***** Information supplied

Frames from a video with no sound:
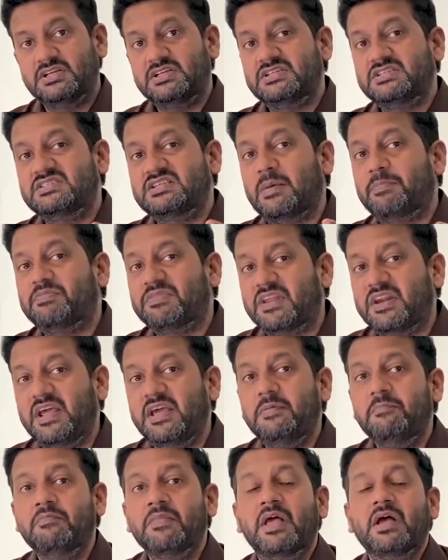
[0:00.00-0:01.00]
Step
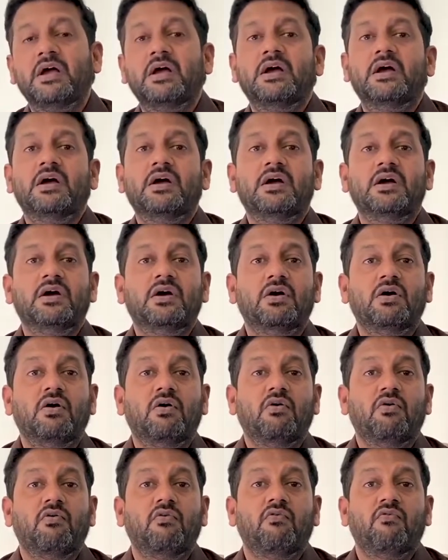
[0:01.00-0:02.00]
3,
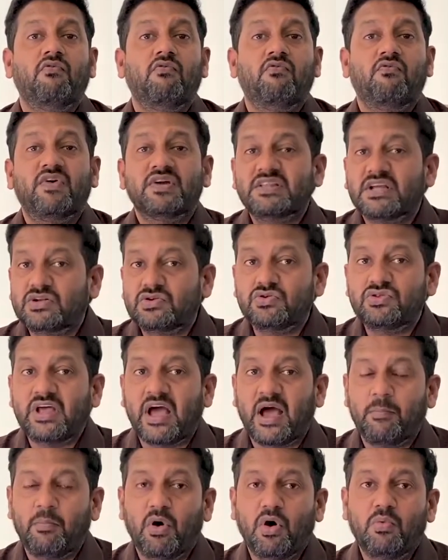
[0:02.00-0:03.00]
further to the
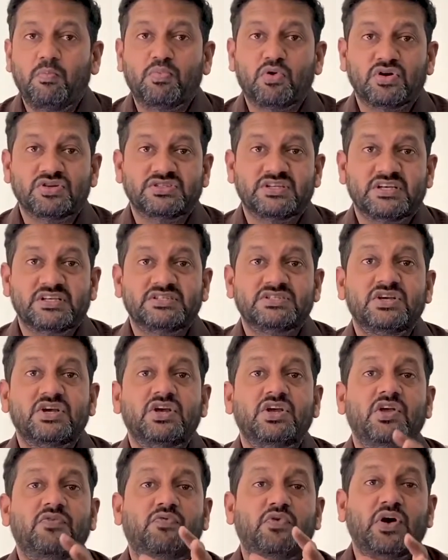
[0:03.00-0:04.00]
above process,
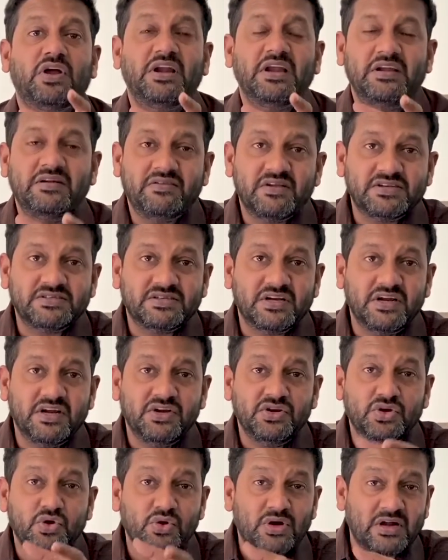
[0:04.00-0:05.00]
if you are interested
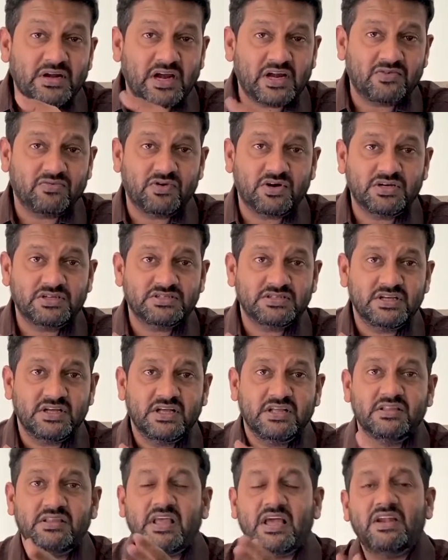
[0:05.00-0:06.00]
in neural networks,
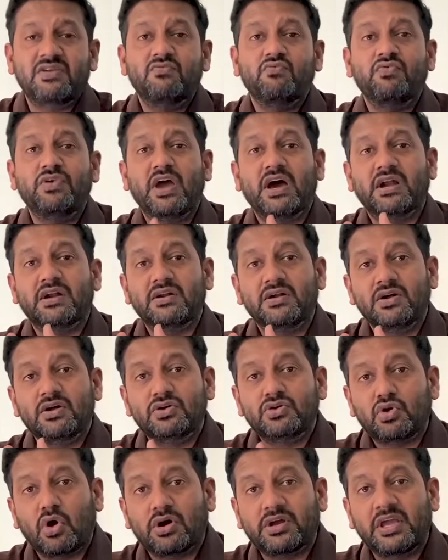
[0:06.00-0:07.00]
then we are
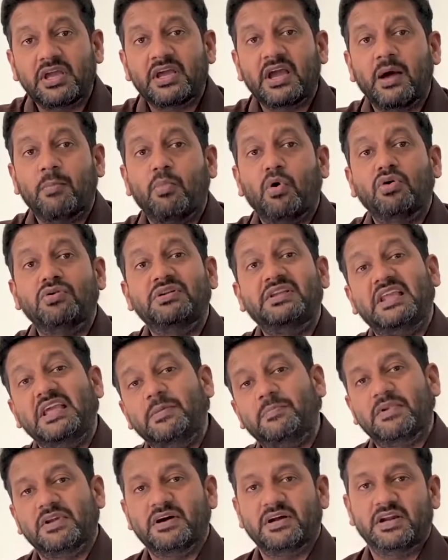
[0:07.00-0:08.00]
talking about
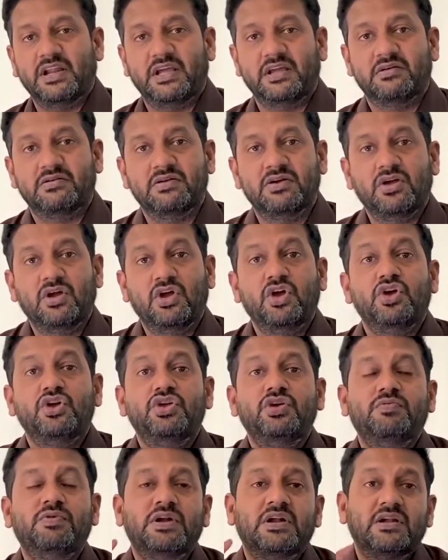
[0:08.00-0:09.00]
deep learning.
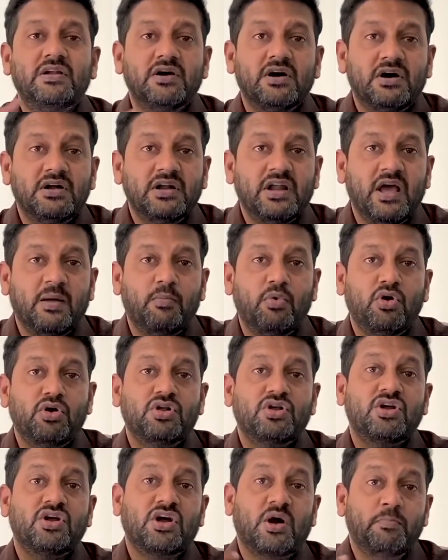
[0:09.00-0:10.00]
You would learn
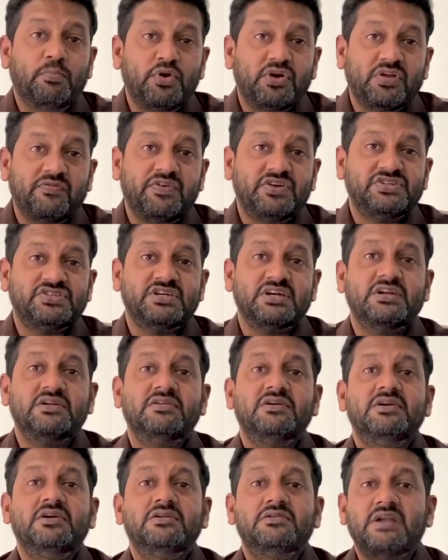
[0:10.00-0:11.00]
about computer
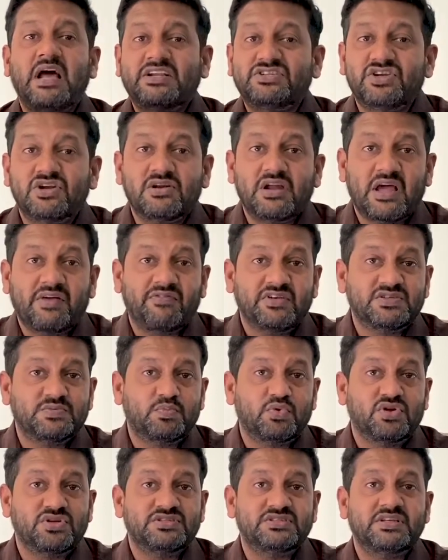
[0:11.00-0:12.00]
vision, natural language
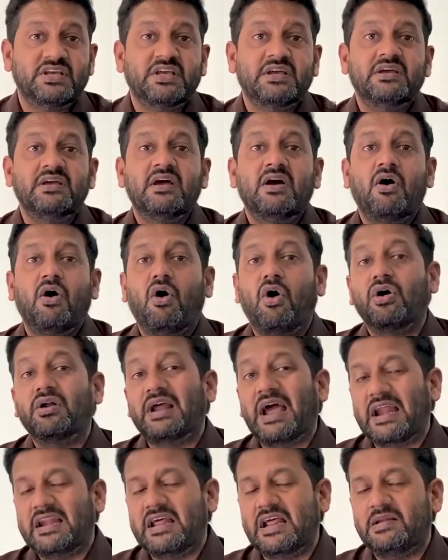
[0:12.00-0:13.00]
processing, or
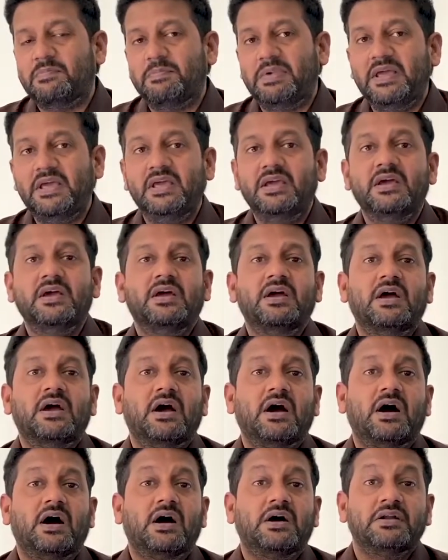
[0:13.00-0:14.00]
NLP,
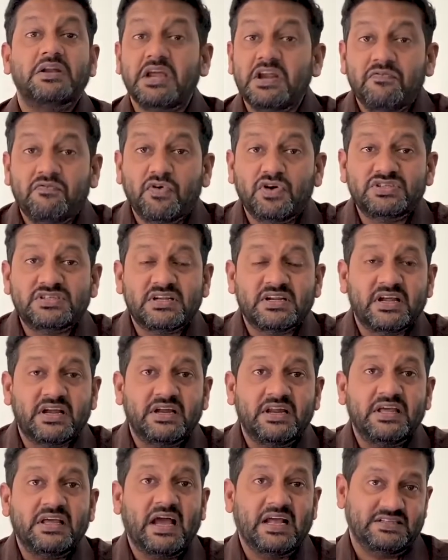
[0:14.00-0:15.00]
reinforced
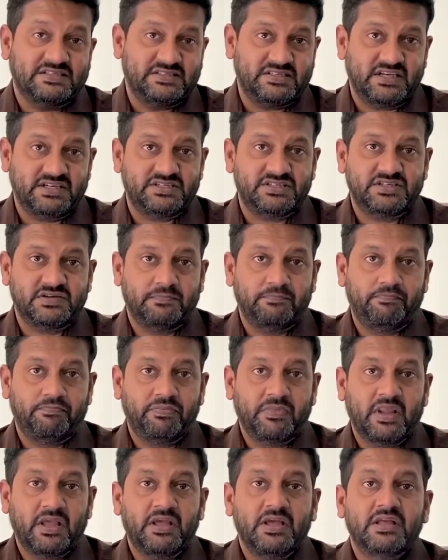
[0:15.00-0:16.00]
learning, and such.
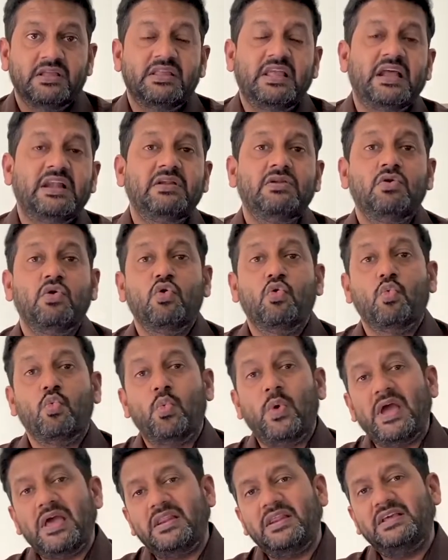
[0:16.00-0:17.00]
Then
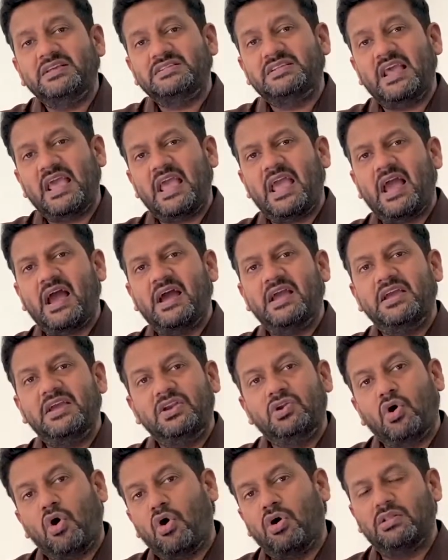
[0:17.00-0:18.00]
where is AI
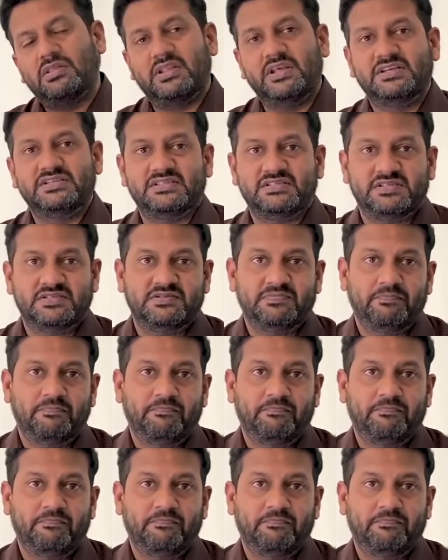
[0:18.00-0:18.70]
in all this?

**********
***** Information supplied

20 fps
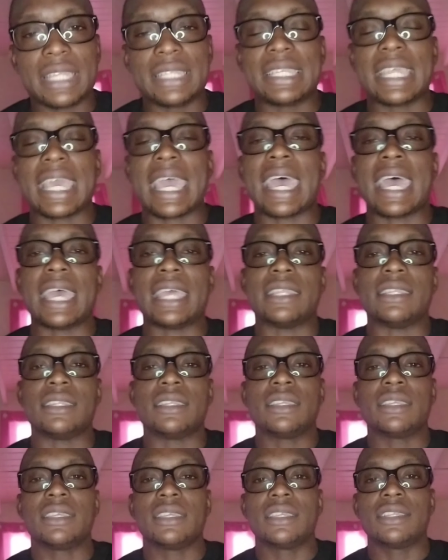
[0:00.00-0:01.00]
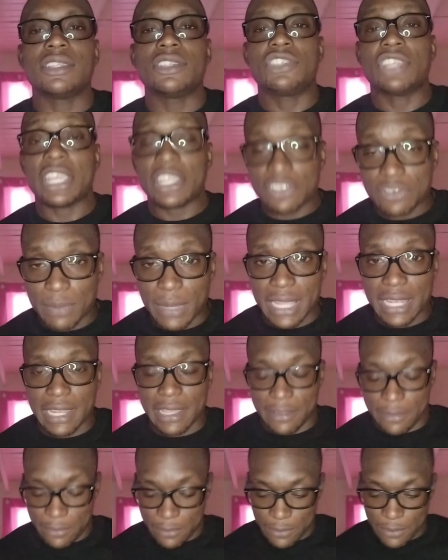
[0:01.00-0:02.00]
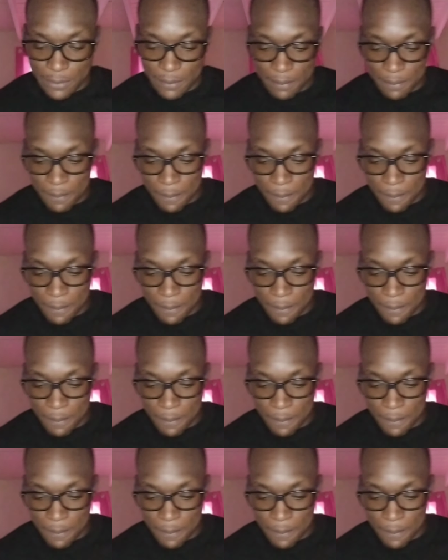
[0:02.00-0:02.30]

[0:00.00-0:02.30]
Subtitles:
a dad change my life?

**********
***** Information supplied

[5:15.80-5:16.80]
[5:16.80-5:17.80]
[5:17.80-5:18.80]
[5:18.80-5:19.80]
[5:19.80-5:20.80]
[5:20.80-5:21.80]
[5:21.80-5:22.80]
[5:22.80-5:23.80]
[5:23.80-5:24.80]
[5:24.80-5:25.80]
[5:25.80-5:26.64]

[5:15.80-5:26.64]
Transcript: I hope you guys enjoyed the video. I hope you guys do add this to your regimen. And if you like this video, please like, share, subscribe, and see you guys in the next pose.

**********

→ **Work instructions**: Identify every line above with the string "video" in it. Copy those lines.

→ **Solution for this problem**:
Frames from a video with no sound:
Transcript: I hope you guys enjoyed the video. I hope you guys do add this to your regimen. And if you like this video, please like, share, subscribe, and see you guys in the next pose.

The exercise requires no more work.